[Opening RECORDED INFORMATION section]

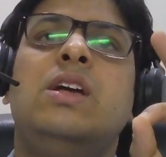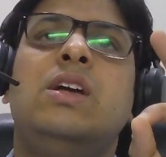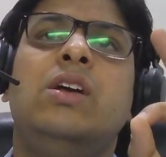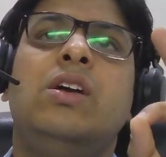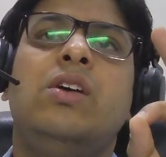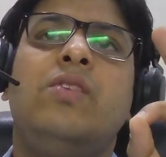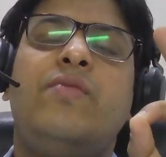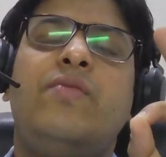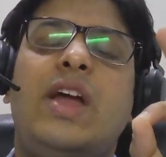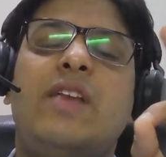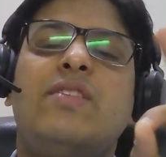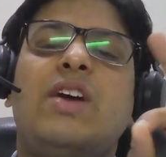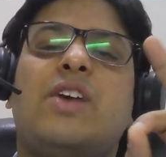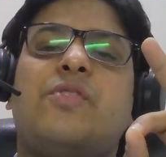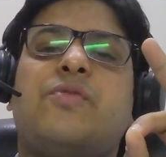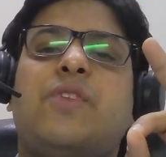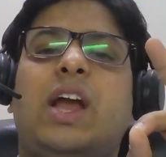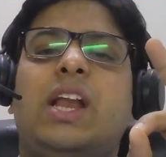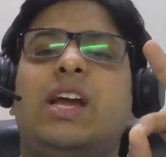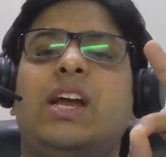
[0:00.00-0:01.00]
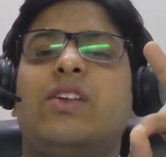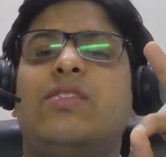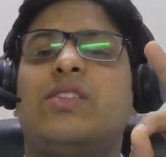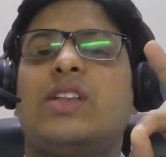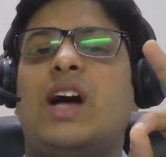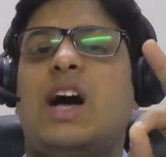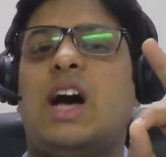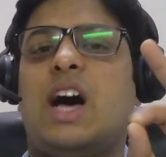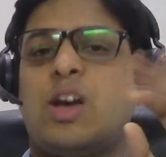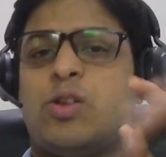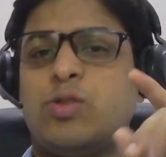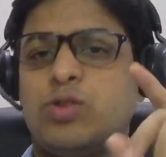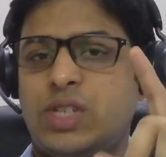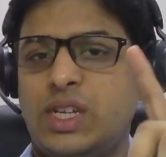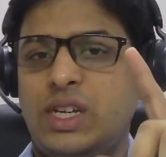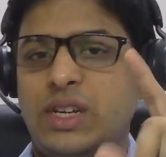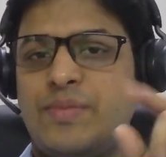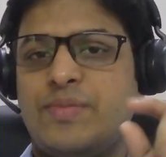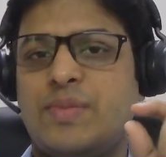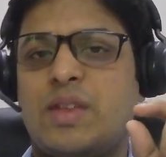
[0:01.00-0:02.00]
when we are filing it with the ROC,
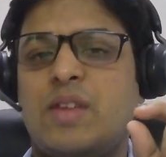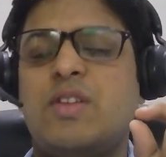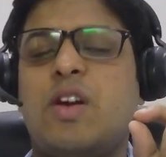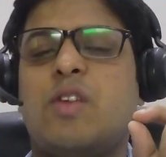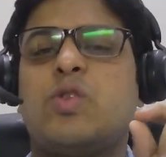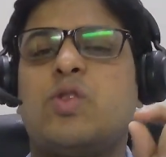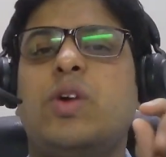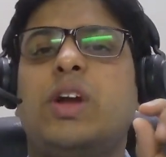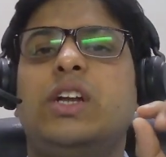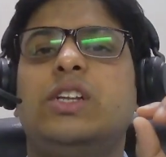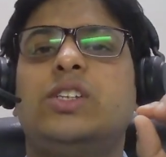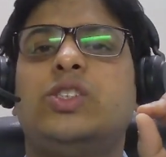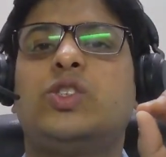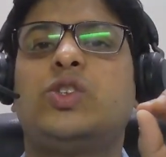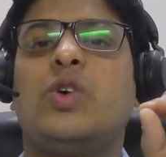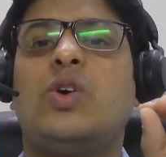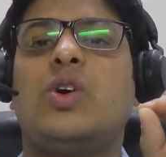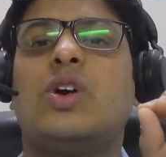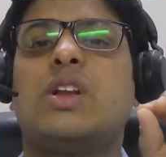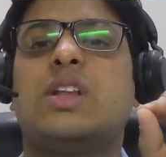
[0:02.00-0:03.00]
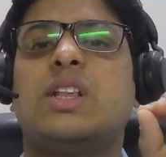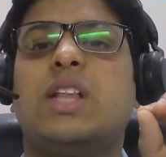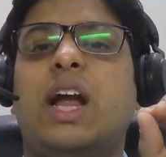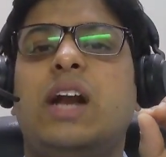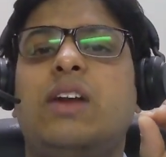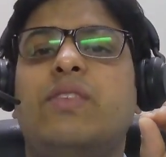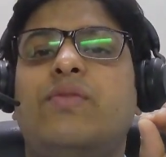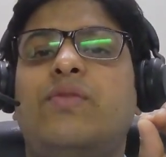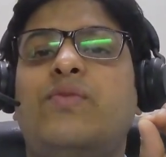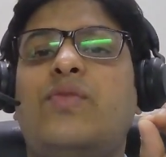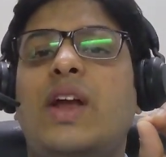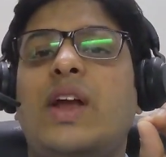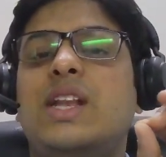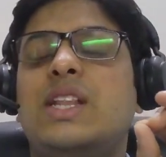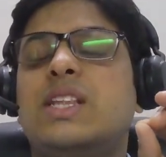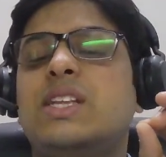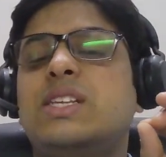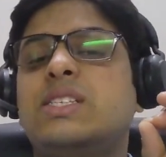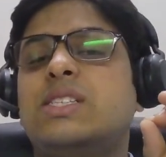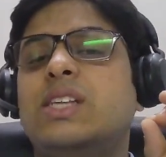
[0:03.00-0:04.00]
we have to ensure that
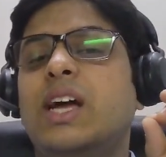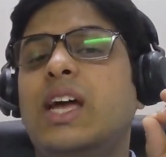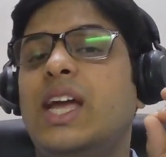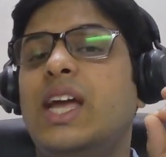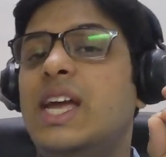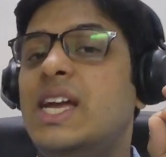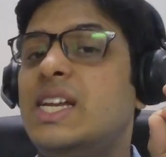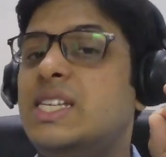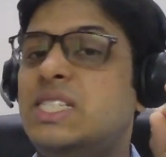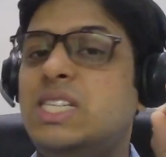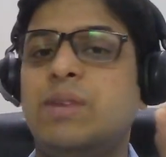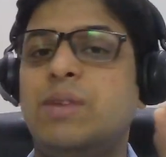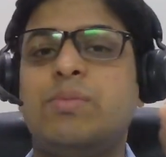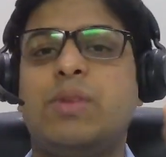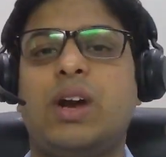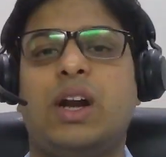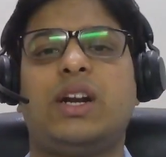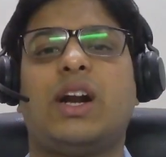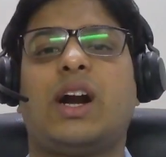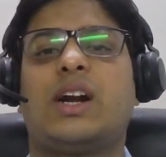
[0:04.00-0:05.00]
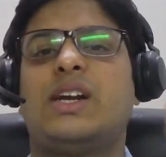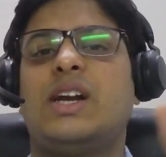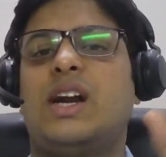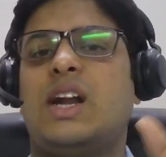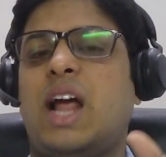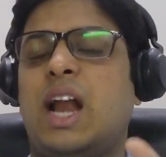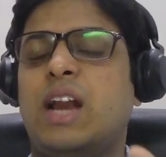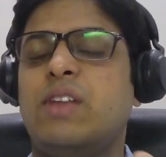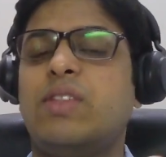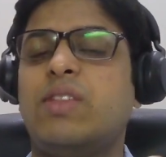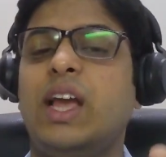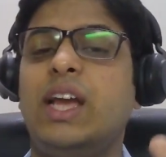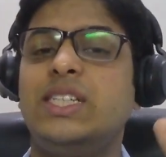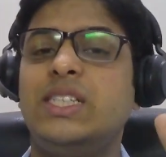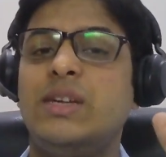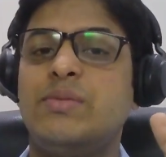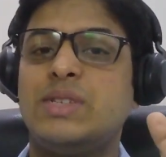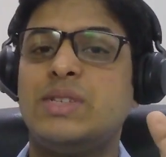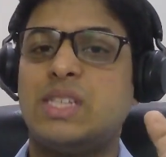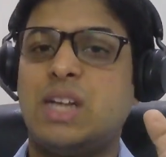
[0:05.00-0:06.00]
when is the AGM conducted, and if the
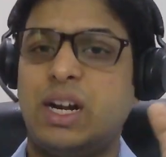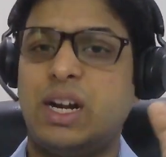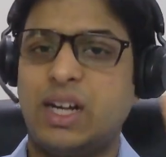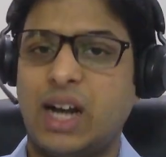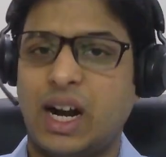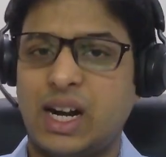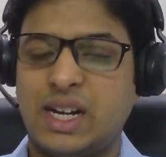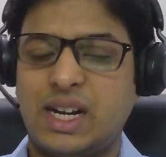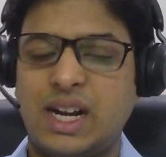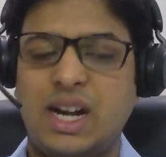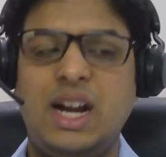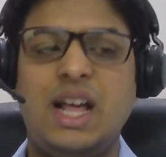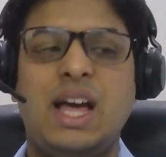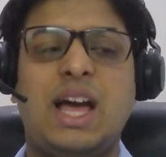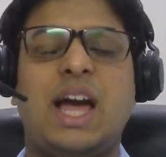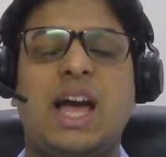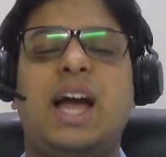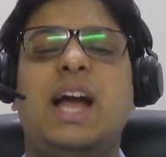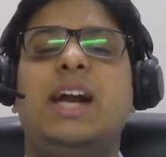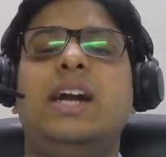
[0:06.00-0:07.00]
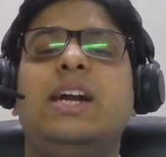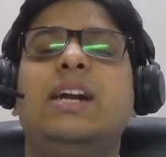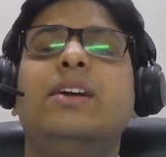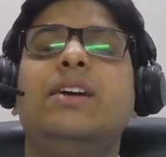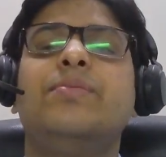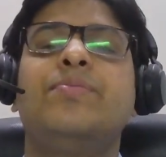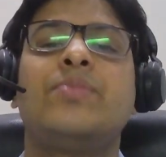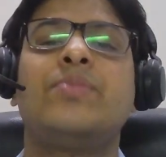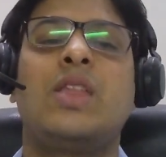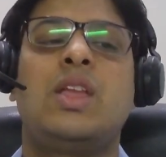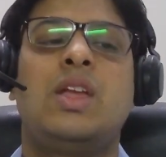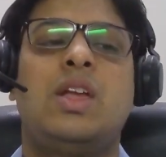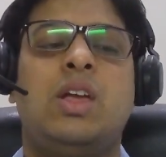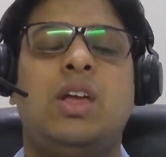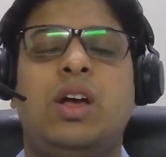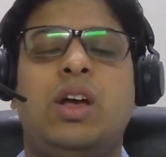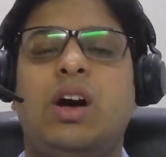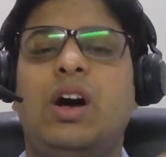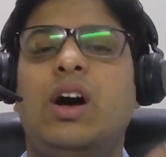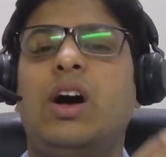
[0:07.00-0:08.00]
AGM is conducted and
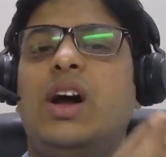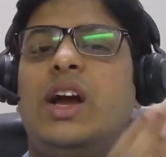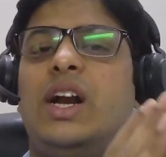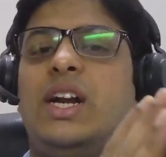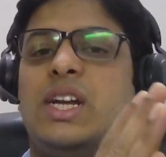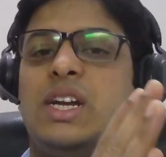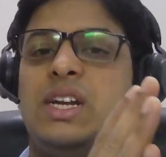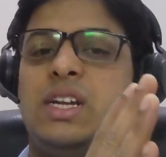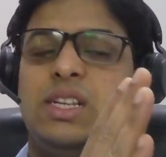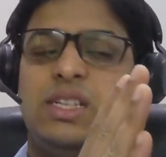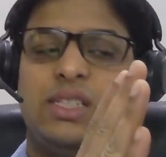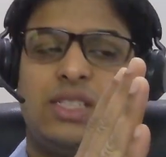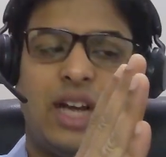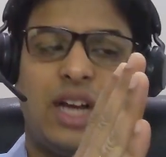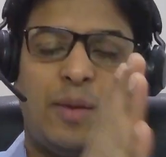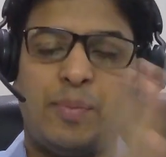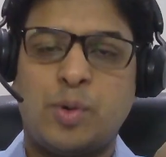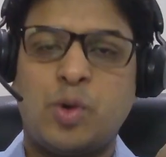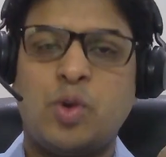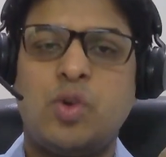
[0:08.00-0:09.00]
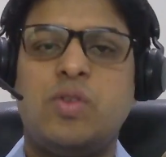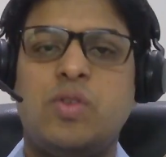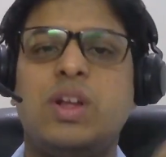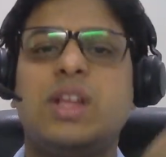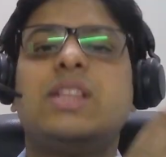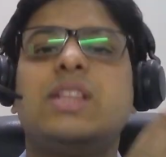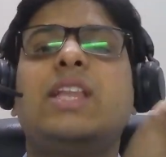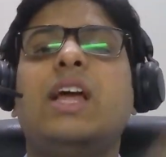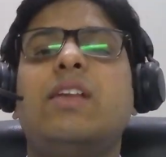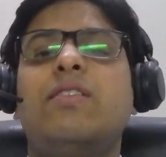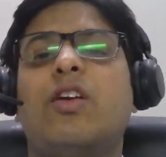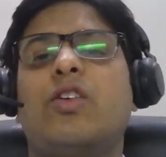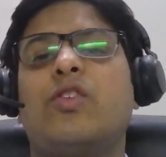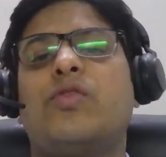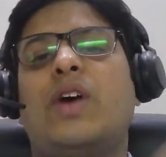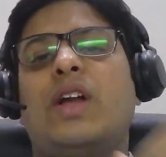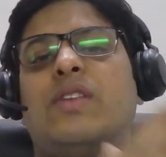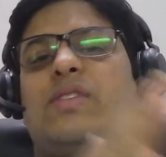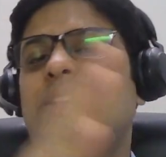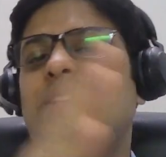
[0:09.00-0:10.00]
it is approved, then we have to
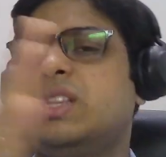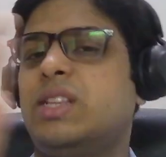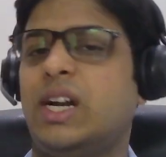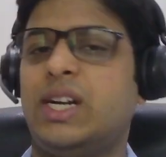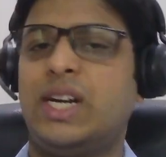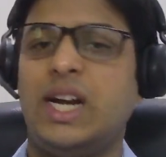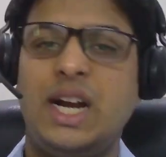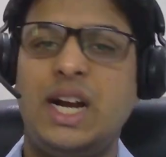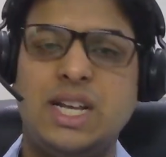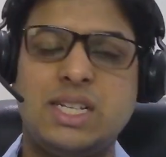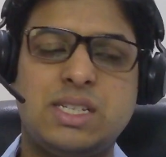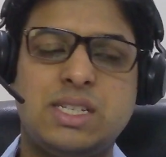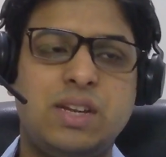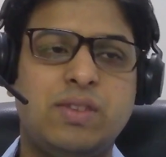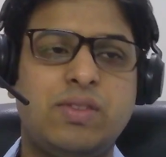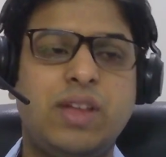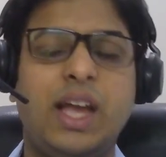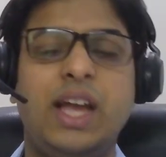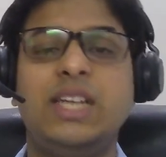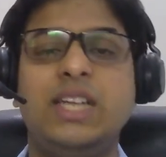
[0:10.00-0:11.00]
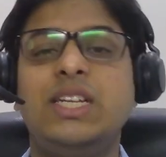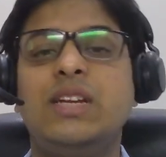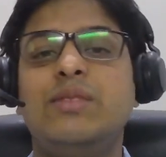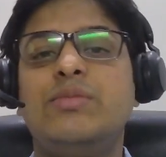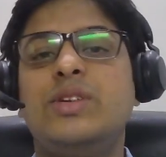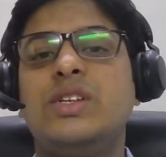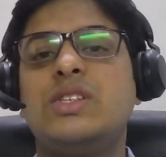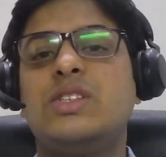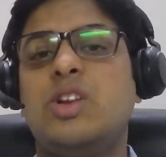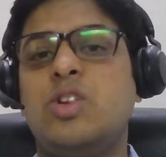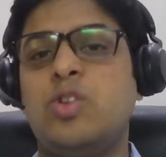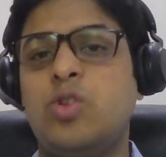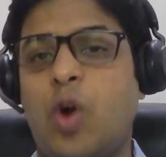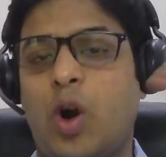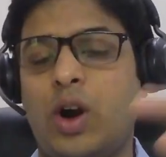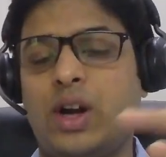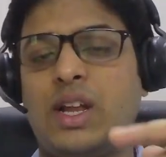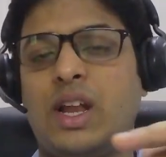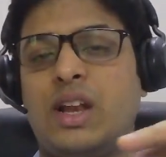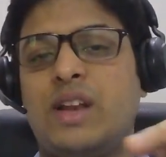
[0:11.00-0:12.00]
file within 30 days. If the AGM is
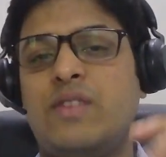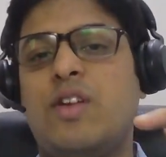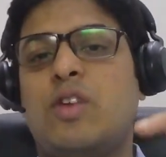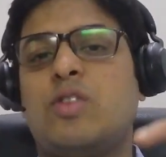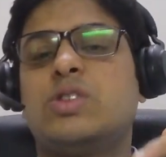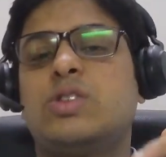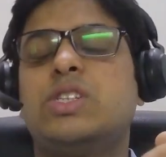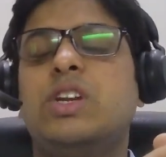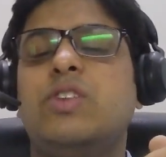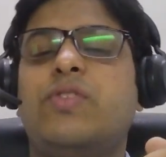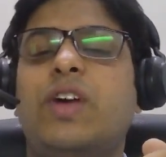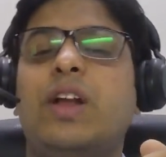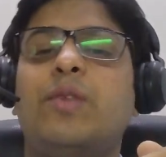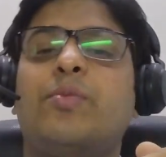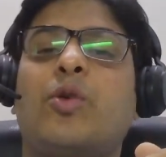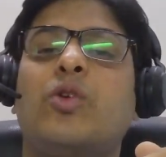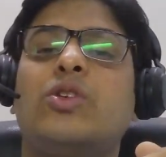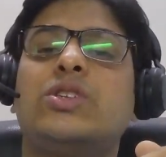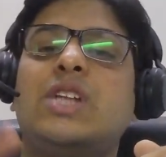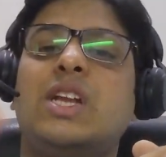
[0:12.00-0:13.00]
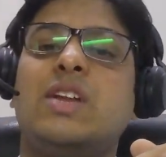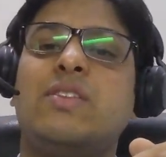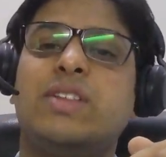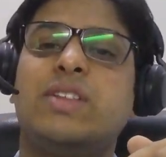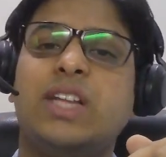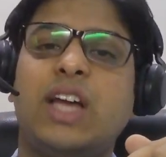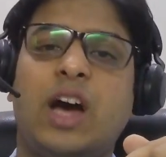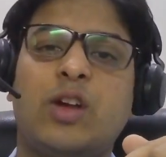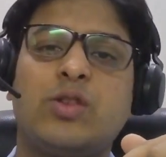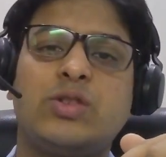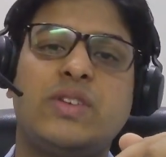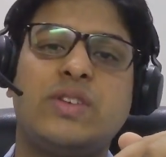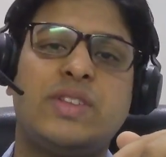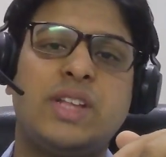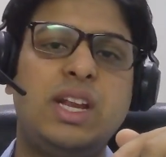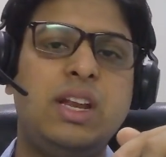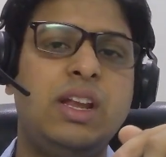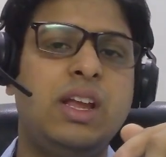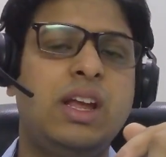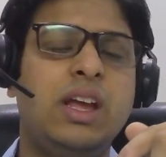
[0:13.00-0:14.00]
not done, we have to still file provisionally with the ROC
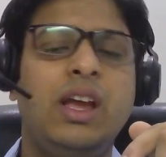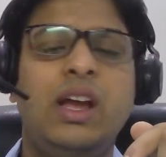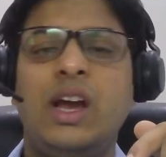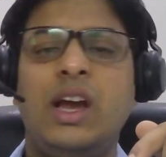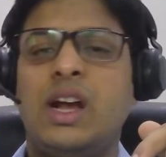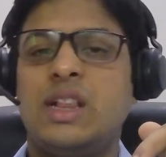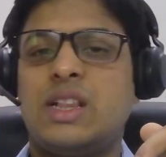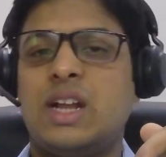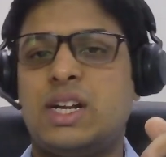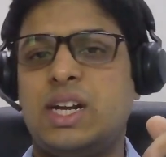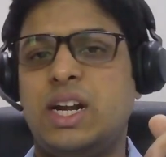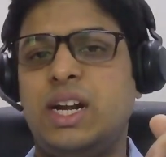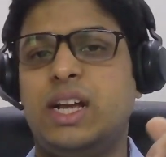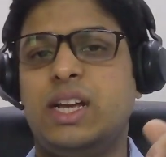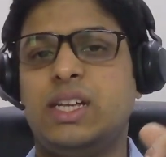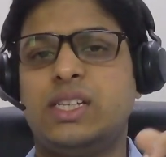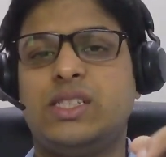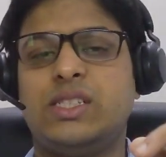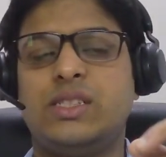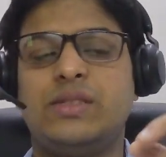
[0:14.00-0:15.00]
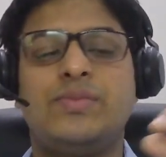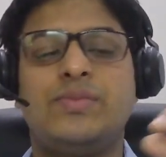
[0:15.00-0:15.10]
within 30 days.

[Closing RECORDED INFORMATION section]

▸ TASK STATEMENT
Each record must be returned exactly as it stands, and the images omitted.

▸ REPLY TO THE EXERCISE
[0:00.00-0:01.00]
[0:01.00-0:02.00]
when we are filing it with the ROC,
[0:02.00-0:03.00]
[0:03.00-0:04.00]
we have to ensure that
[0:04.00-0:05.00]
[0:05.00-0:06.00]
when is the AGM conducted, and if the
[0:06.00-0:07.00]
[0:07.00-0:08.00]
AGM is conducted and
[0:08.00-0:09.00]
[0:09.00-0:10.00]
it is approved, then we have to
[0:10.00-0:11.00]
[0:11.00-0:12.00]
file within 30 days. If the AGM is
[0:12.00-0:13.00]
[0:13.00-0:14.00]
not done, we have to still file provisionally with the ROC
[0:14.00-0:15.00]
[0:15.00-0:15.10]
within 30 days.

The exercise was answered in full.